Radio has long been a reliable means of reaching soccer fans during a major tournament. But audio advertising on Spotify and podcasts, produced by radio players and publishers, have come quite a way since the last Euros in 2020, and the channel now offers more opportunities for “shoulder content” activation, said Toan Ravenscroft, Amsterdam managing director of M&C Saatchi Sport & Entertainment.

“It’s going to be really interesting to see how the growth of podcasts pans out,” he said.

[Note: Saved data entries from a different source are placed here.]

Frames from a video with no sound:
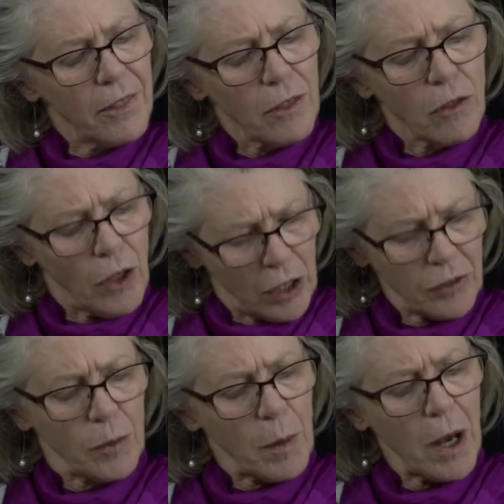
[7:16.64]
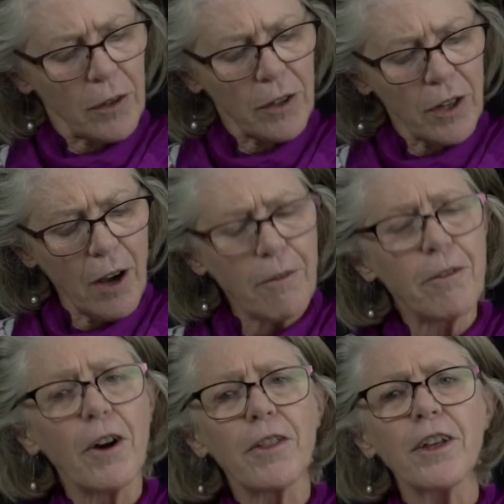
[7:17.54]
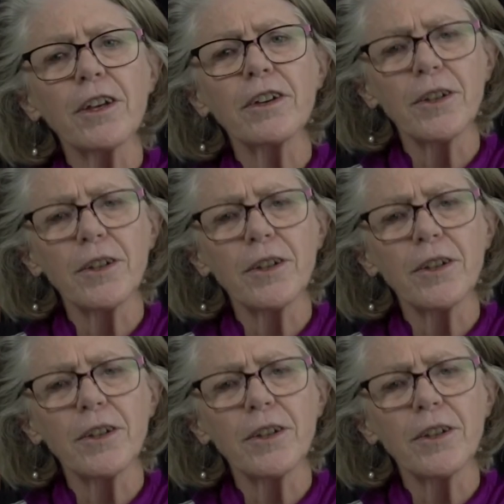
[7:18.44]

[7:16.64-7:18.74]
"That's about enough, I think,"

Betting brand Skybet has been running audio spots on Spotify in the months running up to the tournament, while also sponsoring select podcasts on the platform. Brands combining both traditional radio inventory and podcast ads will gain “two bites at the cherry,” Ravenscroft said, because they’ll be associated with different kinds of coverage in the same time period — and will therefore benefit from the large audiences associated with live broadcast coverage and focused communities tuning into niche podcasts.

“Increased demand for on-the-go football opinion, analysis and storytelling among super-engaged fans has seen increased advertising spend in podcasting in recent years, and all signs point towards that trend continuing due to the hyper-targeted and personalized approach that it has to offer,” Glen Durrant, senior digital manager at specialist sports agency Right Formula, told Digiday.

Contingency planning

Advertisers don’t like to leave things to chance, but in soccer there’s always room for the unknown.

Teams not expected to travel far will get farther than pundits think, spinning brand war-rooms into action. This year, brand responses to those moments will likely take place on social, rather than on TV. On the off-chance that Scotland progresses past the group stages, for example, Irn-Bru’s agency has planned in “contingency messaging” that can be deployed, though Leith’s Kelly said the brand would likely push that out on digital channels, particularly social.

Despite the potentially huge reach associated with extra-time ad slots, Starcom’s Teh said the media network tends not to hold budget back on the off-chance it can catch the eye of anxious fans. “We don’t necessarily target those moments because you’re not guaranteed the exposure. And that’s what we’re looking for,” she said. “That’s where the other channels, such as social, that’s where they come in.”